In Canada dopo un po’ trovammo un buon lavoro in un resort. A settembre, allo scadere del contratto, avevamo messo da parte una somma sufficiente per permetterci di attraversare il paese da ovest a est fino ad Halifax. Ci mettemmo 40 giorni, un periodo eccezionale, ma freddissimo. Fu in quel periodo, viaggiando col nostro van in mezzo al nulla incontrammo un ragazzo che camminava solo e con uno zainetto? ci fermammo e gli demmo un passaggio fino a Thunder Bay, la meta della giornata. Durante il tragitto ci raccontò del rainbow gathering, dicendo che era sicuro che ci sarebbe piaciuto. Il prossimo si sarebbe tenuto a Palenque in Messico per tutto il mese di dicembre. Questo il motivo che ci spinse a raggiungere il centro America, oltre ad una voglia incredibile di caldo e sole. Non avevamo il tempo (e il denaro) per attraversare gli Stati Uniti così decidemmo a malincuore di vendere il van e di prendere il primo volo per Cancùn. Tutto questo successe nella prima settimana di dicembre e il 6 eravamo già sulle spiagge cementificate di Cancùn, in compagnia di due circensi canadesi conosciuti in aeroporto e che avevano la nostra stessa meta. Capimmo subito che sarebbe stato qualcosa di grosso, tra mare cristallino, cerveza, pesce a volontà, sole. Nuova cultura, nuovo paese? un nuovo inizio. Dopo 10 giorni lasciammo quel posto magnifico. Proprio il 21 dicembre passammo vicino alle rovine dove c’era una cerimonia maya, poi ci spostammo sulla costa del pacifico ed è vero ciò che si dice, cioè che l’oceano Pacifico sia tutt’altra emozione rispetto all’Atlantico. Più rilassata la gente non il mare, meno casino, meno infrastrutture, più natura, solo tramonti. Niente da aggiungere, preferisco il Pacifico, sempre. Lo ammetto, dopo due mesi di viaggio e difficile fermarsi. Questo lo scoprimmo soprattutto una volta arrivati in centro America. La sua cultura è così bella e coinvolgente che non te ne vuoi andare perciò cominciammo a spostare la data di rientro sempre più in avanti, inventandoci continuamente mete nuove.

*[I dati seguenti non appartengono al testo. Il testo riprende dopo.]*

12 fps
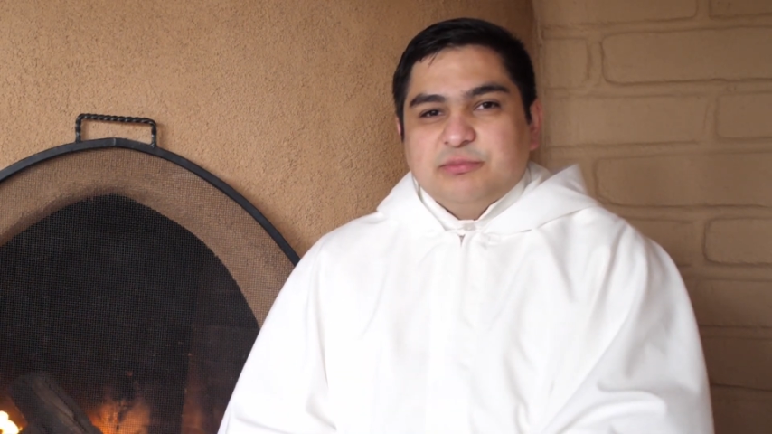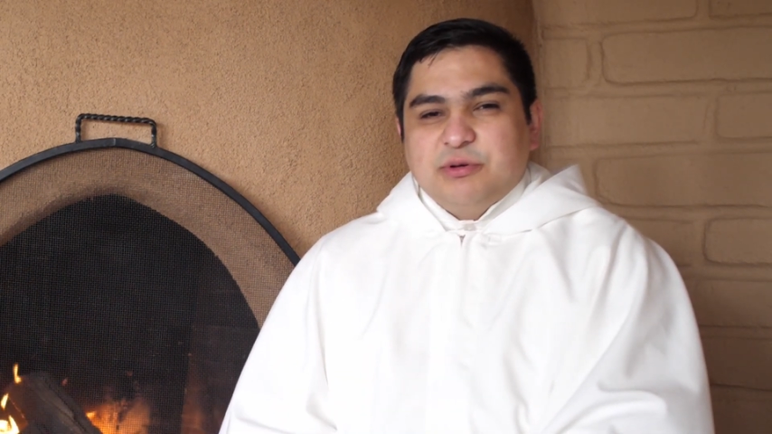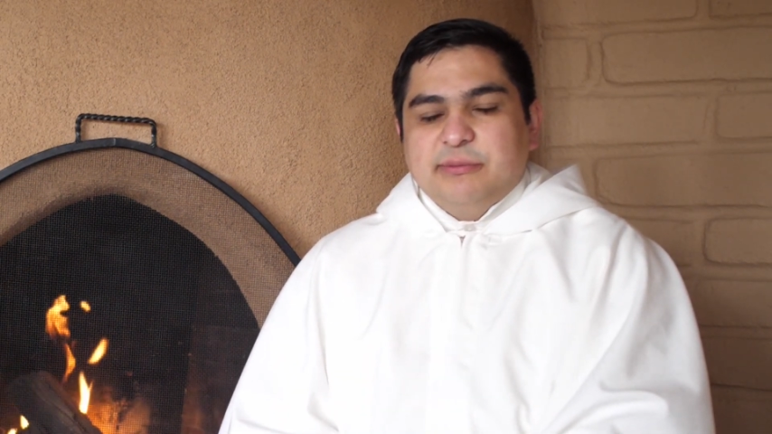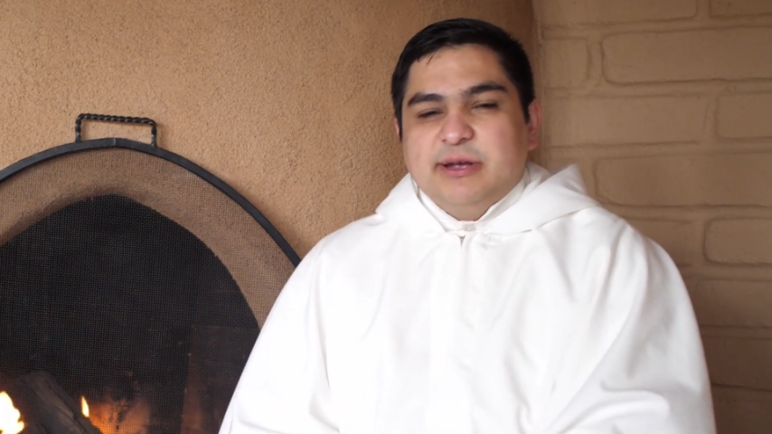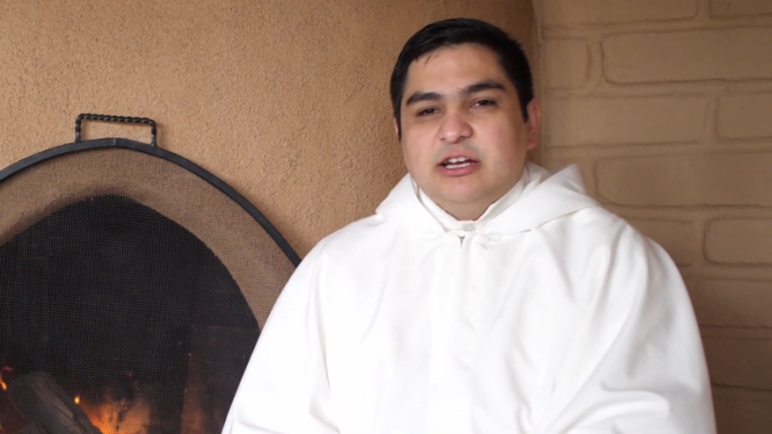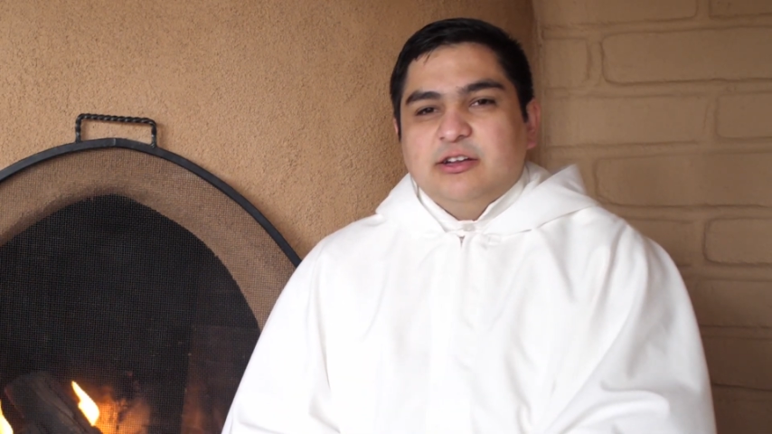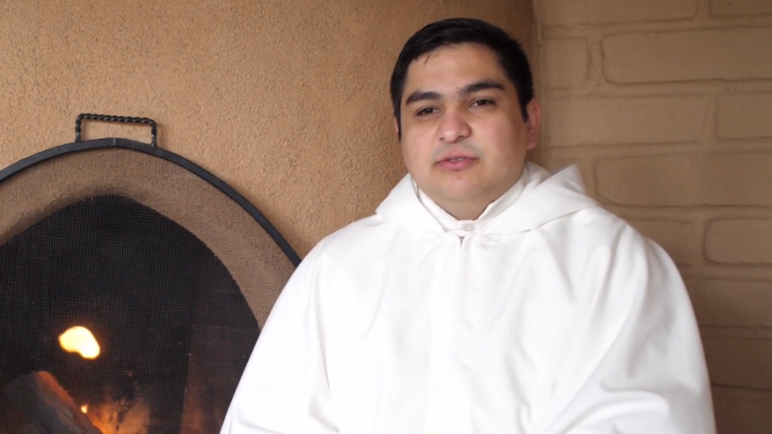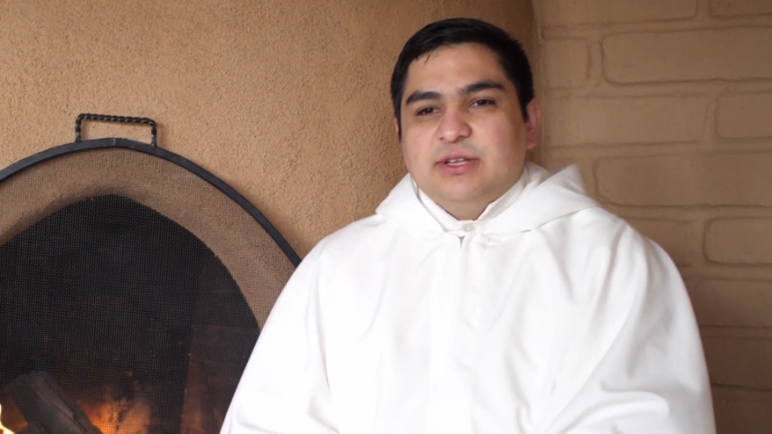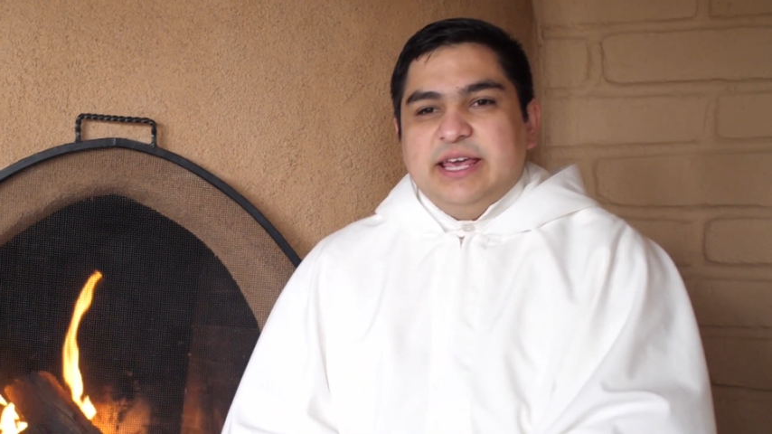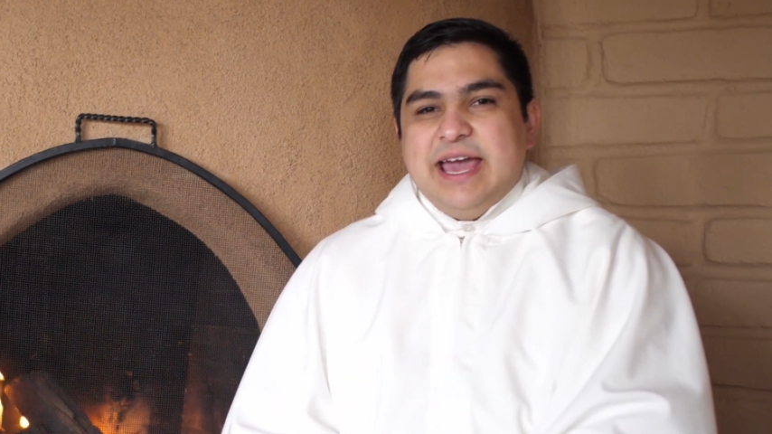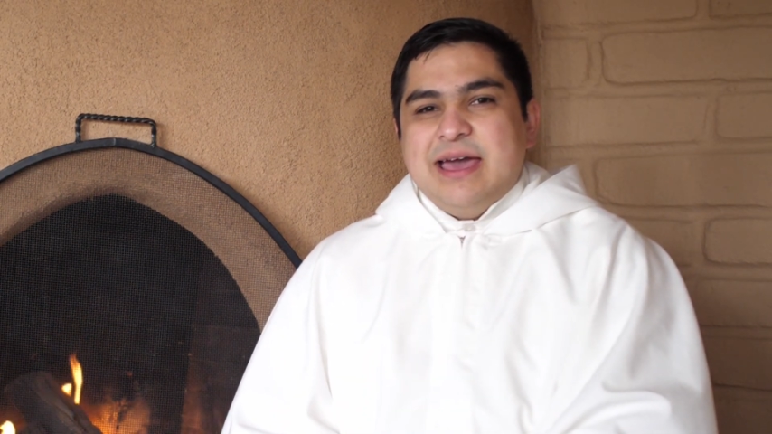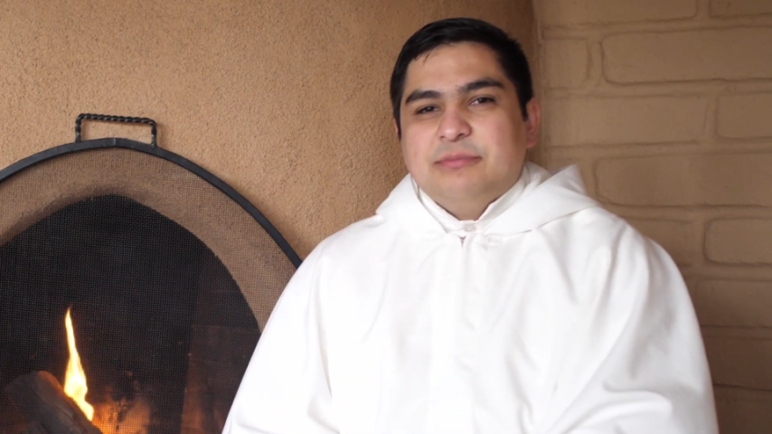preparing for
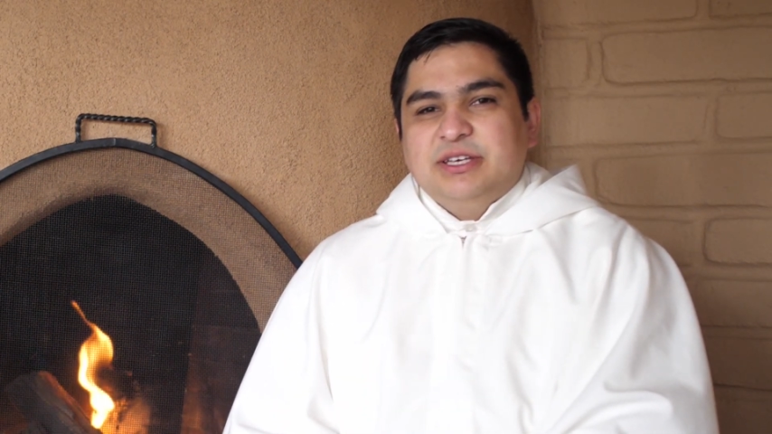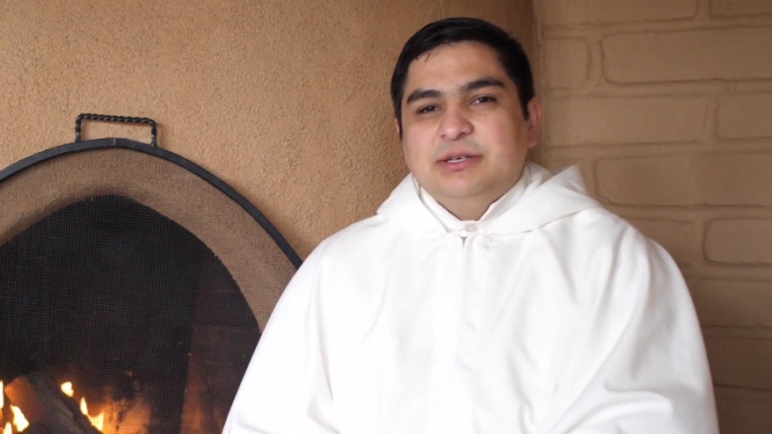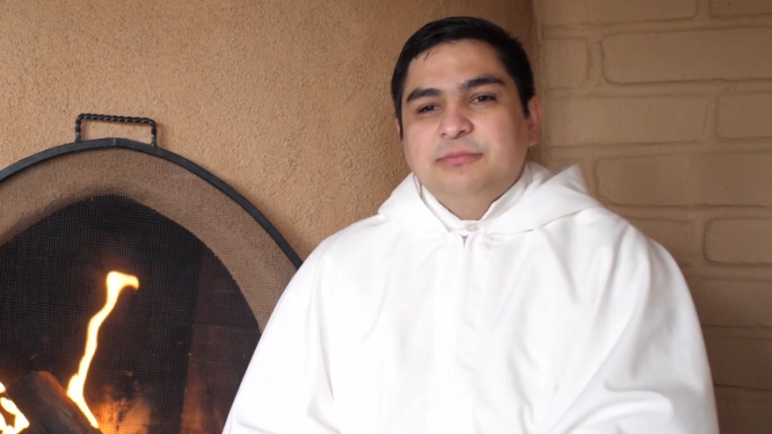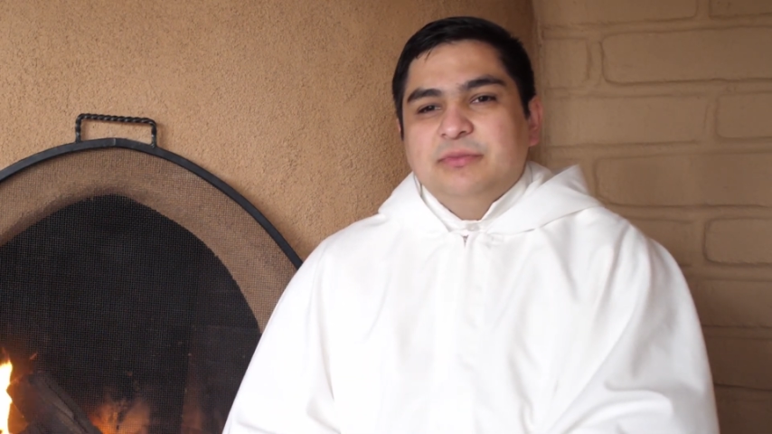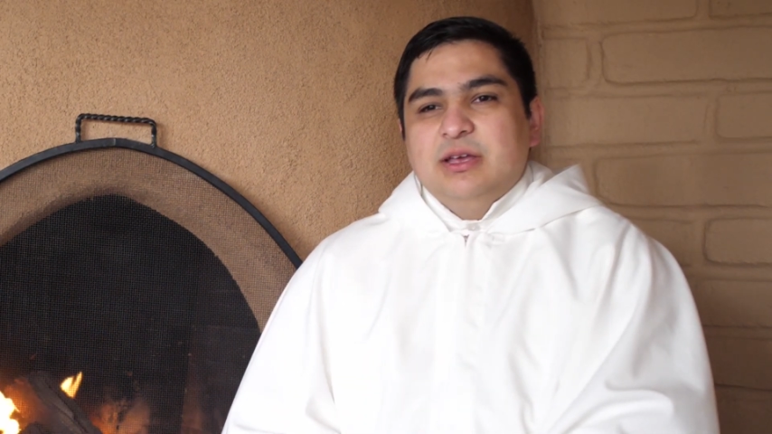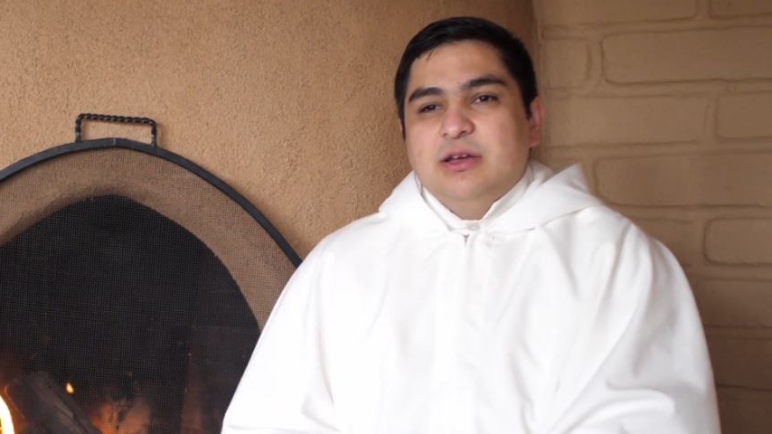the Abbey,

Hai incontrato, visto, percepito qualcosa che ti ricordasse la Valsassina in questi mesi?
Più che la Valsassina ho visto cose e conosciuto persone che mi ricordavano l’Italia. In fin dei conti la base della cultura latina è la nostra, ci assomigliamo? i luoghi del sud del Cile, soprattutto la regione dei laghi o la stessa Patagonia, le montagne, la neve, il freddo, la gente alla mano che ama ritrovarsi e condividere, che si veste a caso perché tanto chi se ne frega, mi ha ricordato la Valsassina. Le feste di paese e i giochi con le carte fanno parte di questa cultura, che vive di agricoltura e allevamento, formaggi e salami, come da noi ma alla loro maniera? forse è per questo che per me è stato più facile decidere fermarmi qui all’estremo sud piuttosto che in altri luoghi.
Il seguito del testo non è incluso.